Dictated by the planned retirement of its current attorney, Mark Butler, this December, the Enfield Board of Fire Commissioners Tuesday retained Niagara Falls-area lawyer Kevin Mahoney to represent it, effective immediately.
“We’re going to have two lawyers?” Fire Commissioner Barry “Buddy” Rollins asked.
“Technically, yeah,” Board Chair Greg Stevenson answered.
“It doesn’t make sense to involve an attorney who can’t be around in 2026,” Stevenson explained, noting that fire station lease negotiations with the building’s owner, the Enfield Volunteer Fire Company, will start soon, with lease terms to spill into next year.
As to billable hours, Stevenson said the board will attempt to avoid overlap.
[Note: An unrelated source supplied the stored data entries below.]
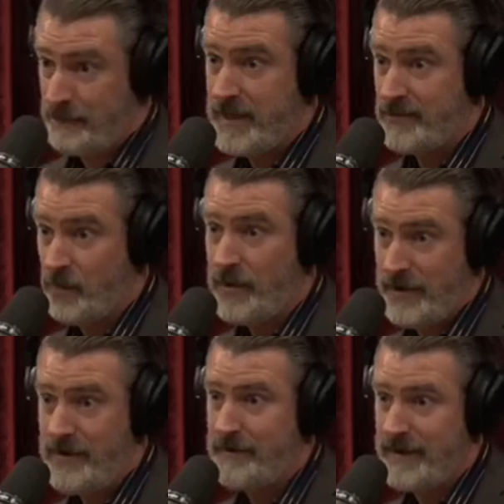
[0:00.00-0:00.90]
piece 1
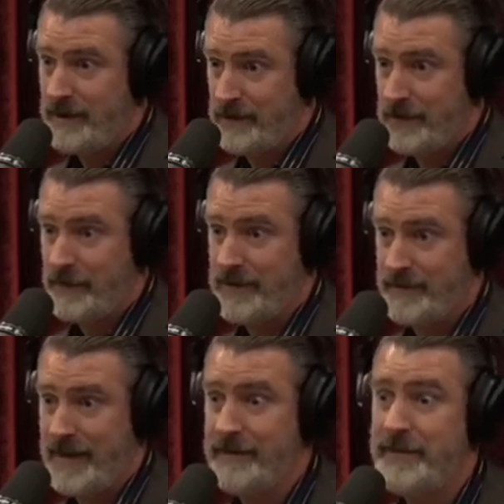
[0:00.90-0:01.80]
that you can be a little depressed
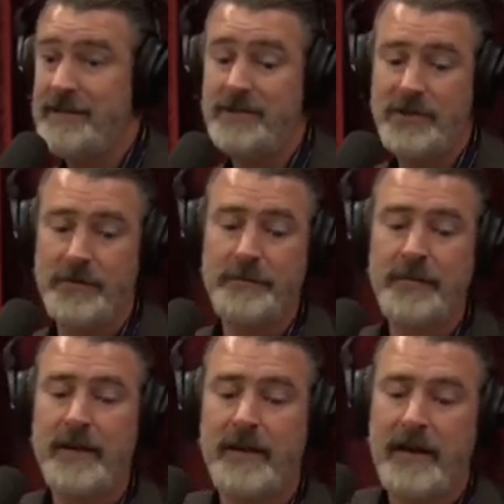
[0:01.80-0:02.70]
about. The piece 2,
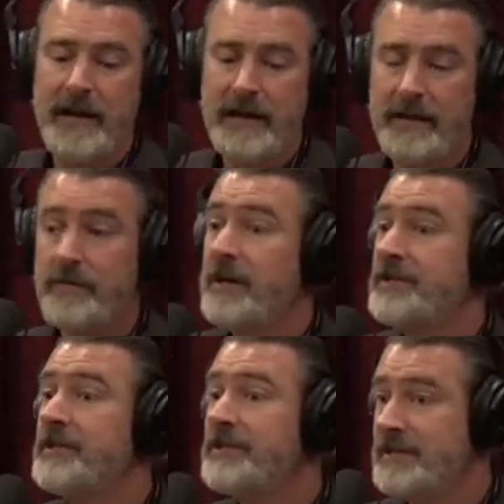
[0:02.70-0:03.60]
the
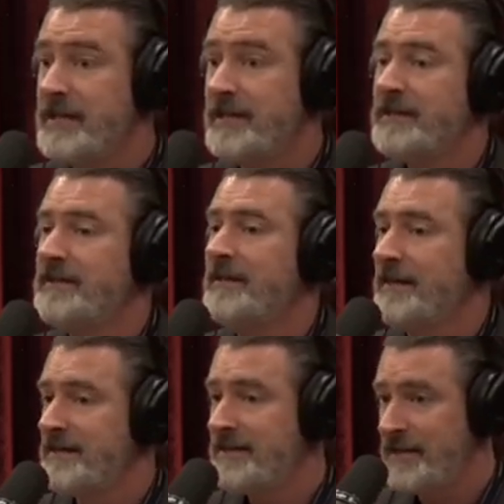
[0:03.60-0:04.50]
Russians see this as an
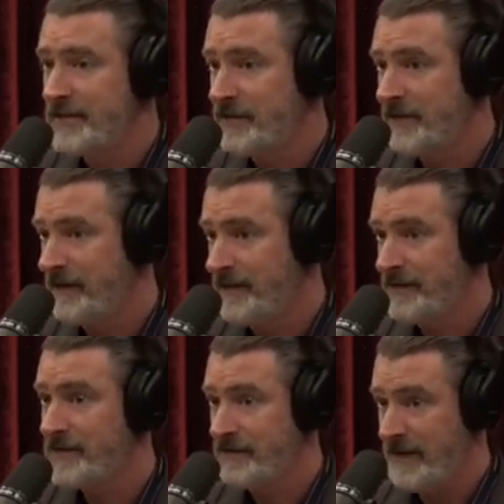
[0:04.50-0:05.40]
existential fight for
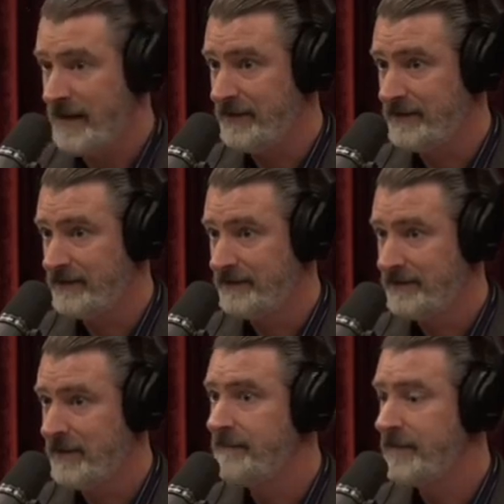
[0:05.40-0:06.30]
their survival.
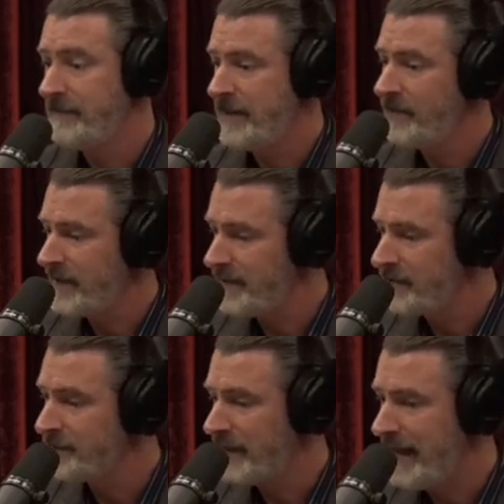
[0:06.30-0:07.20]
They feel if they don't get
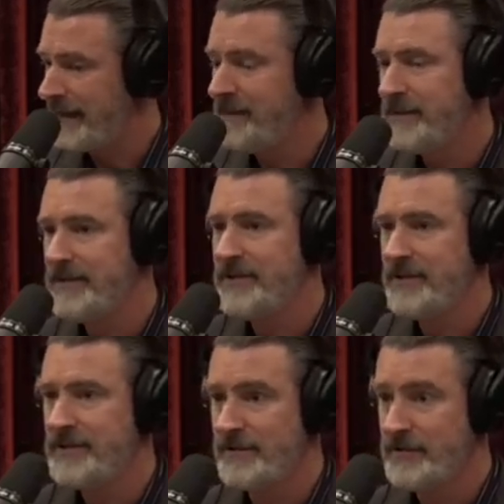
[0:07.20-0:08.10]
those blocking
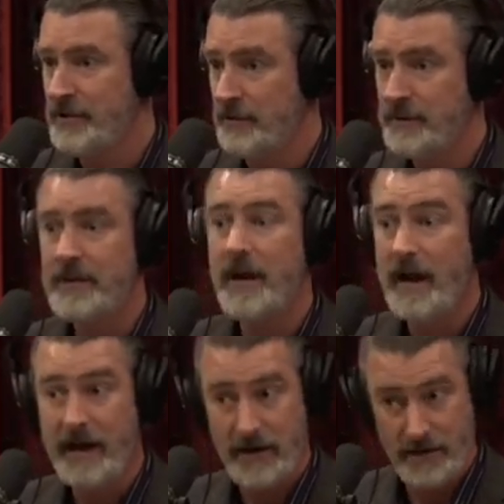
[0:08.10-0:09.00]
positions, they're doomed,
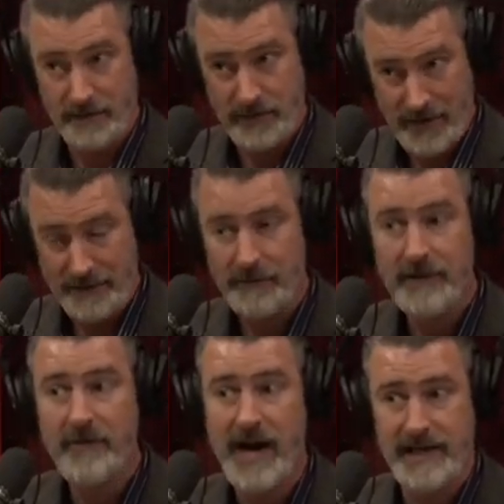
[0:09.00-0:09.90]
and they're
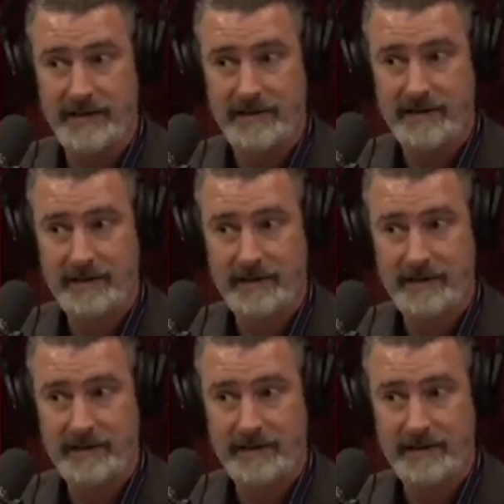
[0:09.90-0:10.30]
probably right.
The newly-approved retainer specifies Mahoney’s hourly rate at $350, with lesser amounts for associate lawyers and clerks. Stevenson recalls Butler’s rate is comparable, if not higher.
Tuesday’s Commissioners’ action allows Mahoney and Butler to share files now and thereby ease the transition.
Two years ago, the Fire District’s first Board of Commissioners used yet a third attorney, Brad Pinsky. But Pinsky was jettisoned as soon as a newly-elected board reorganized the following January.